Ein Erbschein ist juristisch gesehen ein sogenanntes Legitimationspapier, aus dem hervorgeht, wer als Erbe nach einem Verstorbenen im Rechtsverkehr angesehen werden kann. Dem Erbschein wohnt somit, wie beispielsweise dem Grundbuch, ein sogenannter öffentlicher Glaube inne, d.h. dass Dritte davon ausgehen dürfen, dass diejenige Person, welche im Erbschein als Erbe ausgewiesen ist, auch tatsächlich der Erbe ist. Sie dürfen somit auf den Inhalt des Erbscheins entsprechend vertrauen. Der öffentliche Glaube greift allerdings dann nicht, wenn dem anderen bekannt ist, dass die im Erbschein ausgewiesene Person nicht Erbe ist oder Kenntnis darüber besteht, dass das Nachlassgericht die Rückgabe des Erbscheins wegen Unrichtigkeit verlangt hat.
Die rechtliche Feststellung, dass die im Erbschein ausgewiesene Person tatsächlich der Rechtsnachfolger des Verstorbenen ist, ist hingegen nicht Inhalt des Erbscheines. Dies kann nur durch eine Erbenfeststellungsklage rechtlich verbindlich festgestellt werden.
Taucht somit beispielsweise zu einem späteren Zeitpunkt ein weiteres Testament auf, welches die Erbfolge ändert, wird der Erbschein inhaltlich falsch und vom Nachlassgericht eingezogen.

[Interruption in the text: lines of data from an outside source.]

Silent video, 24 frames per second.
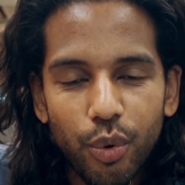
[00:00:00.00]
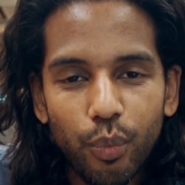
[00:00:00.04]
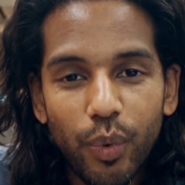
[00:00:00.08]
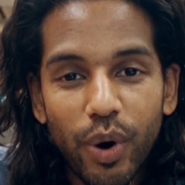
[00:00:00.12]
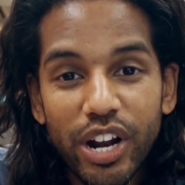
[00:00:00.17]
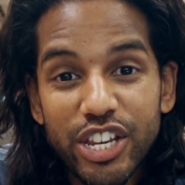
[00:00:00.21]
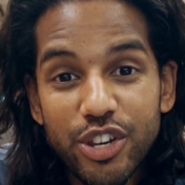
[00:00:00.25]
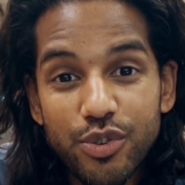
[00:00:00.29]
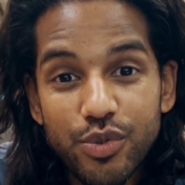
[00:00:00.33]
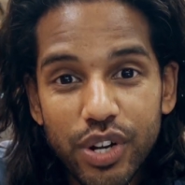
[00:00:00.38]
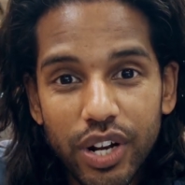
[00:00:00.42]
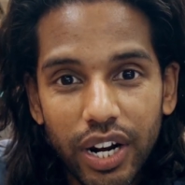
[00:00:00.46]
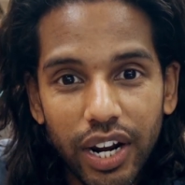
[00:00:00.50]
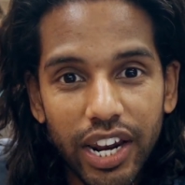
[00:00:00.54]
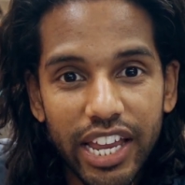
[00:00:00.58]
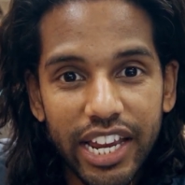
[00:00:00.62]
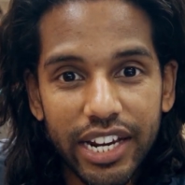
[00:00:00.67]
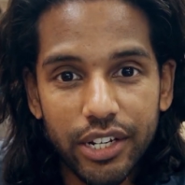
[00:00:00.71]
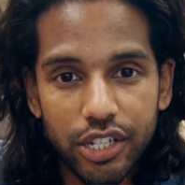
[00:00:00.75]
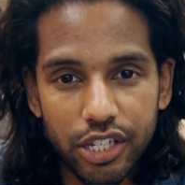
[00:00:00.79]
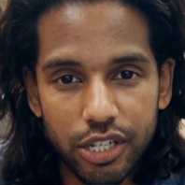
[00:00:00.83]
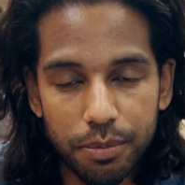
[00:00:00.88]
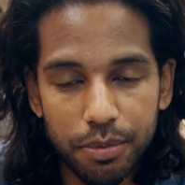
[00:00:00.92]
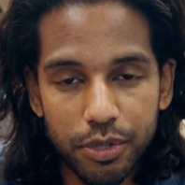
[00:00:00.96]
When you
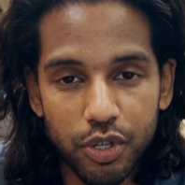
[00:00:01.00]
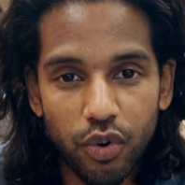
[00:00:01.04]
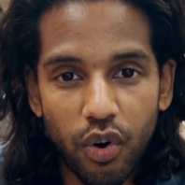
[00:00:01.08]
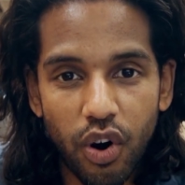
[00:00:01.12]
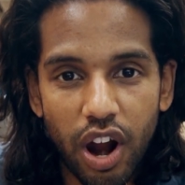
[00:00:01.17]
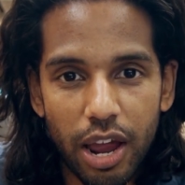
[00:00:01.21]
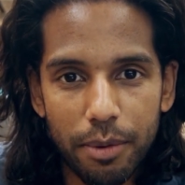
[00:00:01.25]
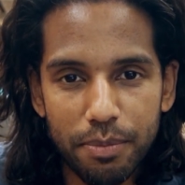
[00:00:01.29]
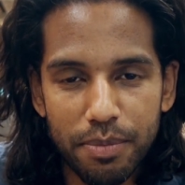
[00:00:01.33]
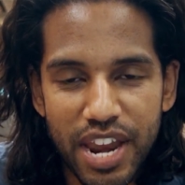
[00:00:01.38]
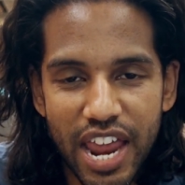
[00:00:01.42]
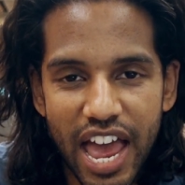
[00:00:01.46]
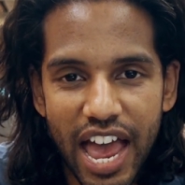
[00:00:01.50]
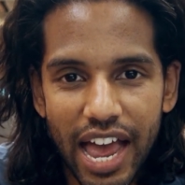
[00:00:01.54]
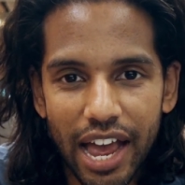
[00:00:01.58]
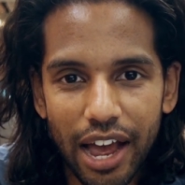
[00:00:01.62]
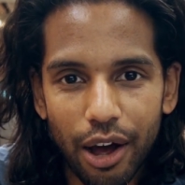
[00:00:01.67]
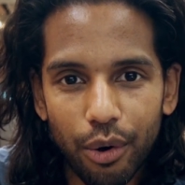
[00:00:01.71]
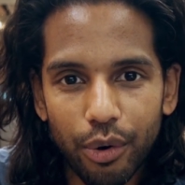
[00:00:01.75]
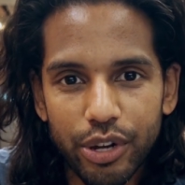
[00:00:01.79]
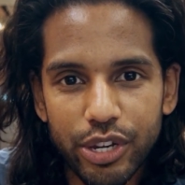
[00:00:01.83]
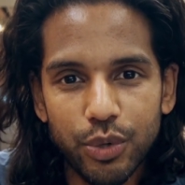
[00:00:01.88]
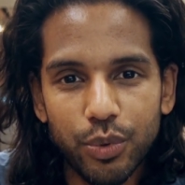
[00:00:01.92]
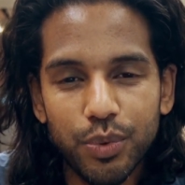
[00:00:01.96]
click subscribe
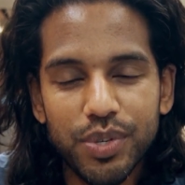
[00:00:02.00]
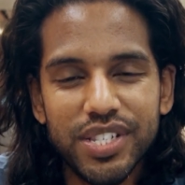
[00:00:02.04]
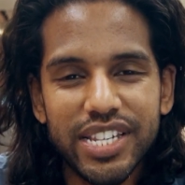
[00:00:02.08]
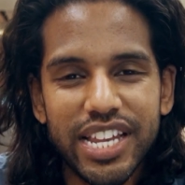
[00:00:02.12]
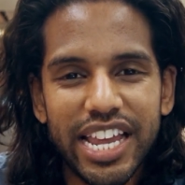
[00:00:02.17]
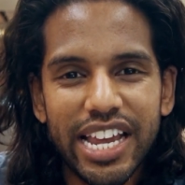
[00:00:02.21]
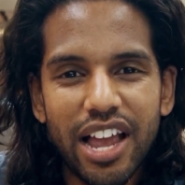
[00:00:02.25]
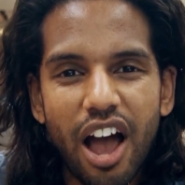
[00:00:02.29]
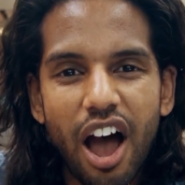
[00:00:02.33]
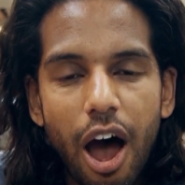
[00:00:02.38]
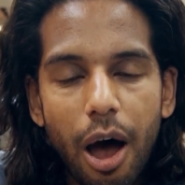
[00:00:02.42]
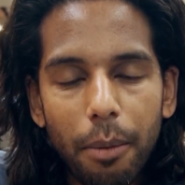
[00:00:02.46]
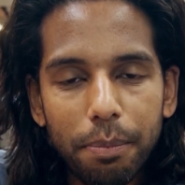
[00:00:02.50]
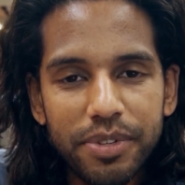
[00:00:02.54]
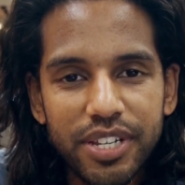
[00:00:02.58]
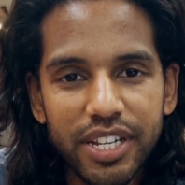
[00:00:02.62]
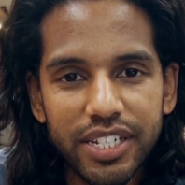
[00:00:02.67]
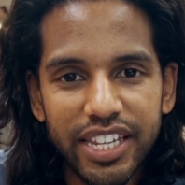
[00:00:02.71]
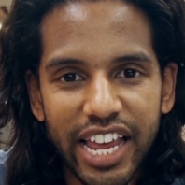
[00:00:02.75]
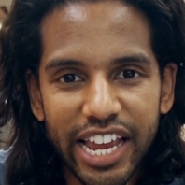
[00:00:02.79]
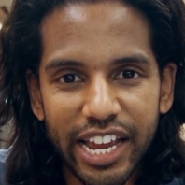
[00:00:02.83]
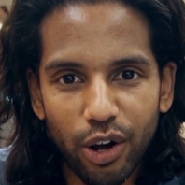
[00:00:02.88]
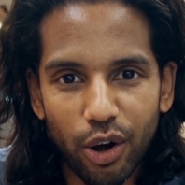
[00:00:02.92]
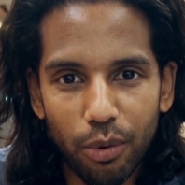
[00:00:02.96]
now, you'll stay up to
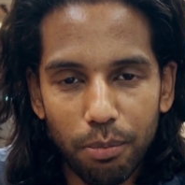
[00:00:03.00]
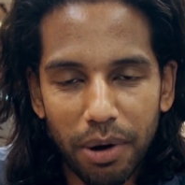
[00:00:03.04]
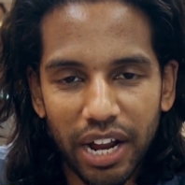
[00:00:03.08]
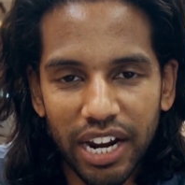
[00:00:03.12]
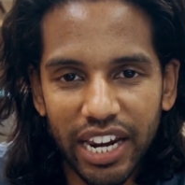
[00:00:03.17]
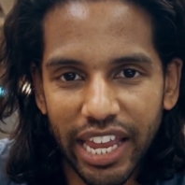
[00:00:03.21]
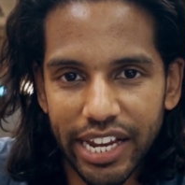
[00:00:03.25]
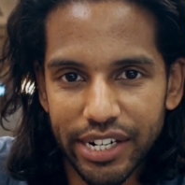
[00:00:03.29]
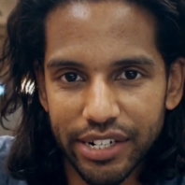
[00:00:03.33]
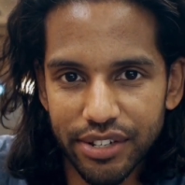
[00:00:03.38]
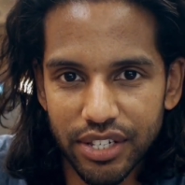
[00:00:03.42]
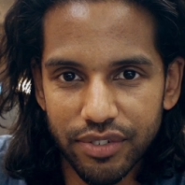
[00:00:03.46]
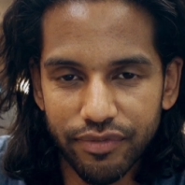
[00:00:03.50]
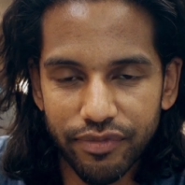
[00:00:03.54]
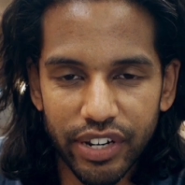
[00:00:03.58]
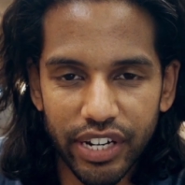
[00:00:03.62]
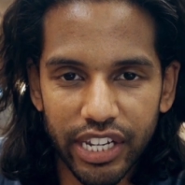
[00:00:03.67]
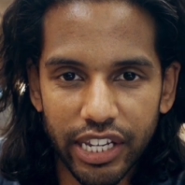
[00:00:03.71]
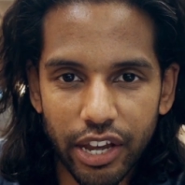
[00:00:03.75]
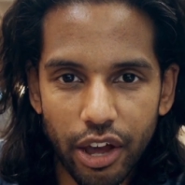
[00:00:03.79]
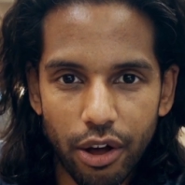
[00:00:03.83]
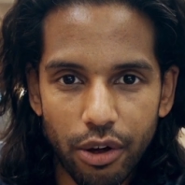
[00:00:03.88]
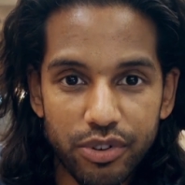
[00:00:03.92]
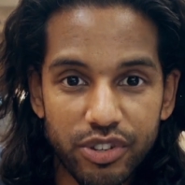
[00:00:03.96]
date on my latest
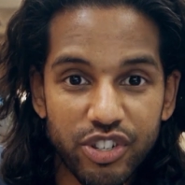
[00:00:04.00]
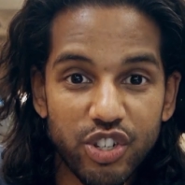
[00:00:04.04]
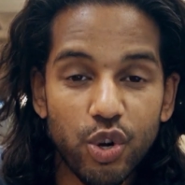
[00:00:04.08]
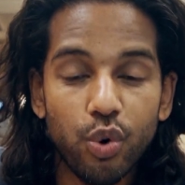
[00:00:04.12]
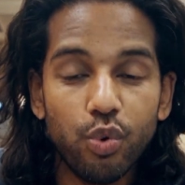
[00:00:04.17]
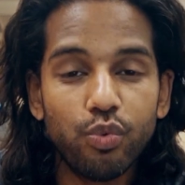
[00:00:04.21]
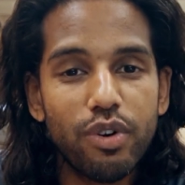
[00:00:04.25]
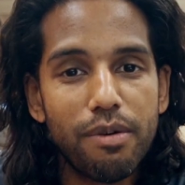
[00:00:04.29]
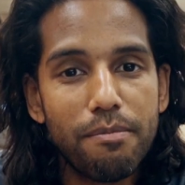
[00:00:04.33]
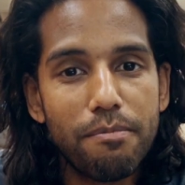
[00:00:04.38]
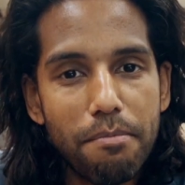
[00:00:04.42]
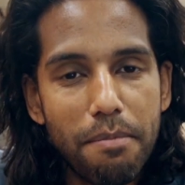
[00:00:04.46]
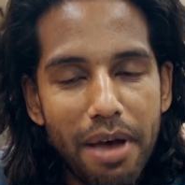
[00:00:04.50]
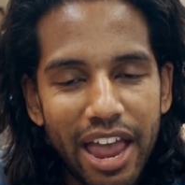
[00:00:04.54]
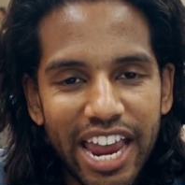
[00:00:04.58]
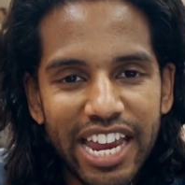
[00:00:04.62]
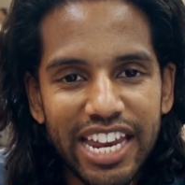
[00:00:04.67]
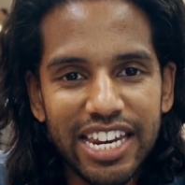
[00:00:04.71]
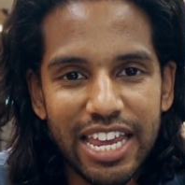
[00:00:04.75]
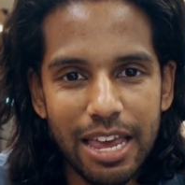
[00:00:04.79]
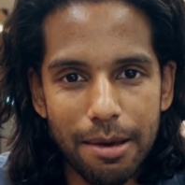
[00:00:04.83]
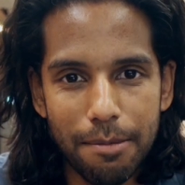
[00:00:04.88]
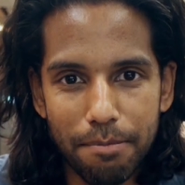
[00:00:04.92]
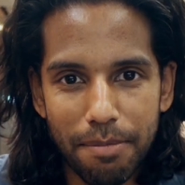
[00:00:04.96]
videos, you'll
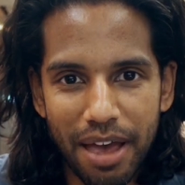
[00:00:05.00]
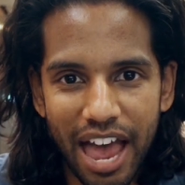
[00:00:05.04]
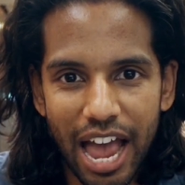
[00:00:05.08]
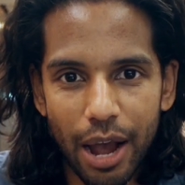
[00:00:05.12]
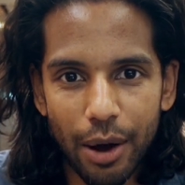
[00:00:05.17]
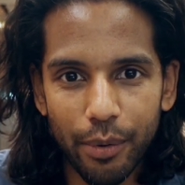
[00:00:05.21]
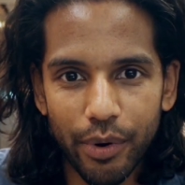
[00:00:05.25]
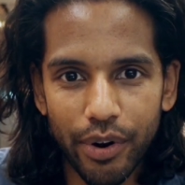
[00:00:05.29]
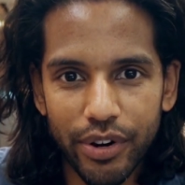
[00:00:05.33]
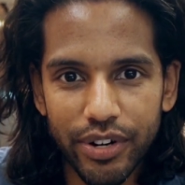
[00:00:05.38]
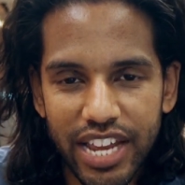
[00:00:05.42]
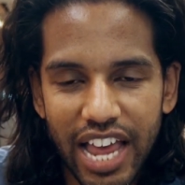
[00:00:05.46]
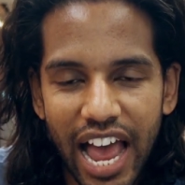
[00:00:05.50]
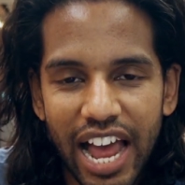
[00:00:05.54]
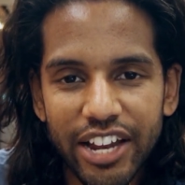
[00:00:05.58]
remain empowered,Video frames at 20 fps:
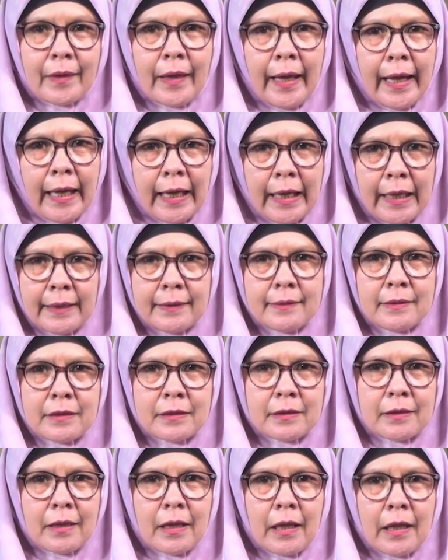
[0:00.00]

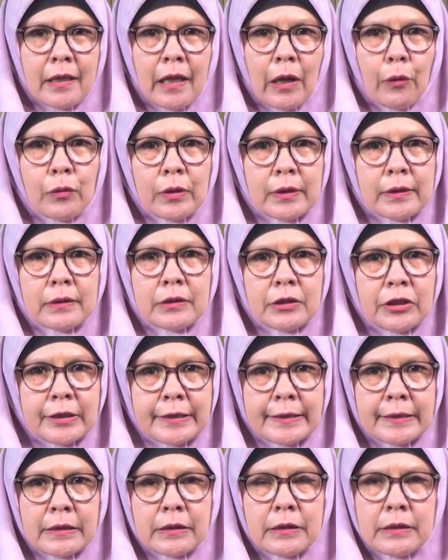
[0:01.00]
Hence, they will
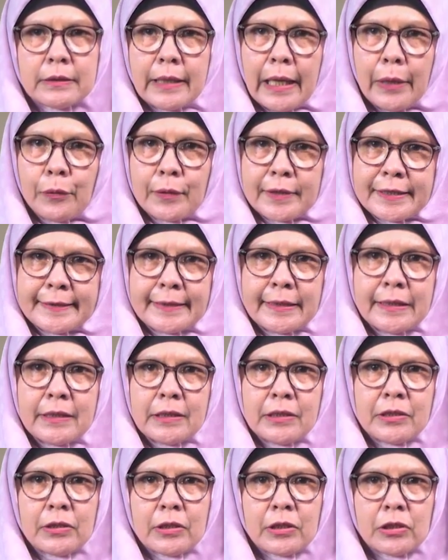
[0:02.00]

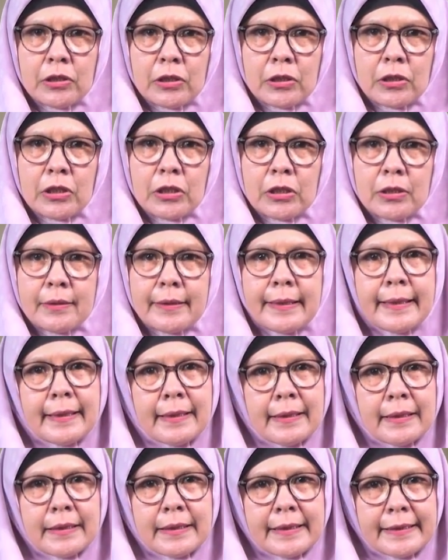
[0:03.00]
say such as,
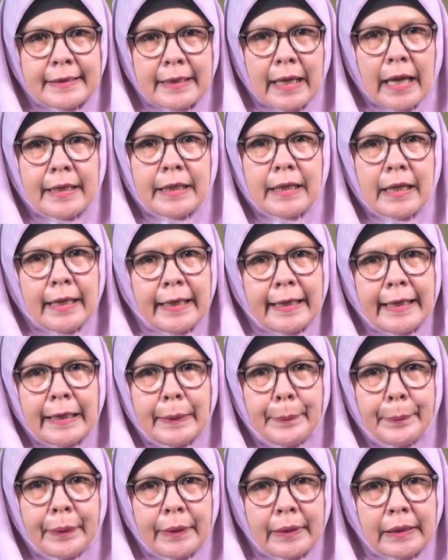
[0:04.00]
saya
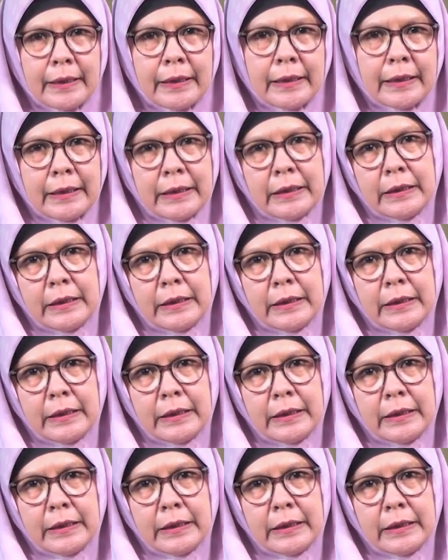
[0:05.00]
akan pergi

Das Nachlassgericht ist entsprechend das zuständige Gericht, bei dem der Antrag auf Erteilung des Erbscheines zu stellen ist. Ein Erbschein wird auch nur auf Antrag erteilt, d.h. dass das Nachlassgericht dieses Legitimationspapier nicht von sich aus ausstellt. Örtlich ist dasjenige Nachlassgericht zuständig, in dessen Bezirk der Erblasser zur Zeit des Erbfalls, d.h. seines Todes, seinen Wohnsitz hatte.
Benötigt wird ein Erbschein in aller Regel zur Umschreibung eines Grundstückes auf den Erben oder gegenüber Banken, bei denen der Verstorbene Konten oder andere Anlagen unterhalten hat. Die Erben haben sich entsprechend zu legitimieren. Dies kann entweder durch eine beglaubigte Abschrift eines notariellen Testaments nebst Eröffnungsprotokolls erfolgen, oder, wenn lediglich ein handschriftliches Testament oder gar keines vorhanden ist, durch einen Erbschein. Erst wenn eines von beiden vorgelegt wird, können die Erben in der Regel über die Konten bei den Banken verfügen sowie eine Umschreibung des Immobilienvermögens beim Grundbuchamt erwirken.
Früher hatten die Banken, trotz Vorlage eines notariellen Testaments nebst Eröffnungsprotokolls dennoch einen Erbschein zur Legitimation gefordert. Diese Regelung, welche die Banken in ihren allgemeinen Geschäftsbedingungen festgelegt hatten, wurde jedoch seitens des Bundesgerichtshofes als unzulässig verworfen. Banken können somit bei Vorlage eines notariellen Testaments nicht noch zusätzlich einen Erbschein fordern.
Entbehrlich kann die Beantragung eines Erbscheines allerdings, insbesondere hinsichtlich vorhandener Konten, dann sein, wenn eine Vollmacht des Erblassers über den Tod hinaus besteht und diese bislang nicht widerrufen wurde.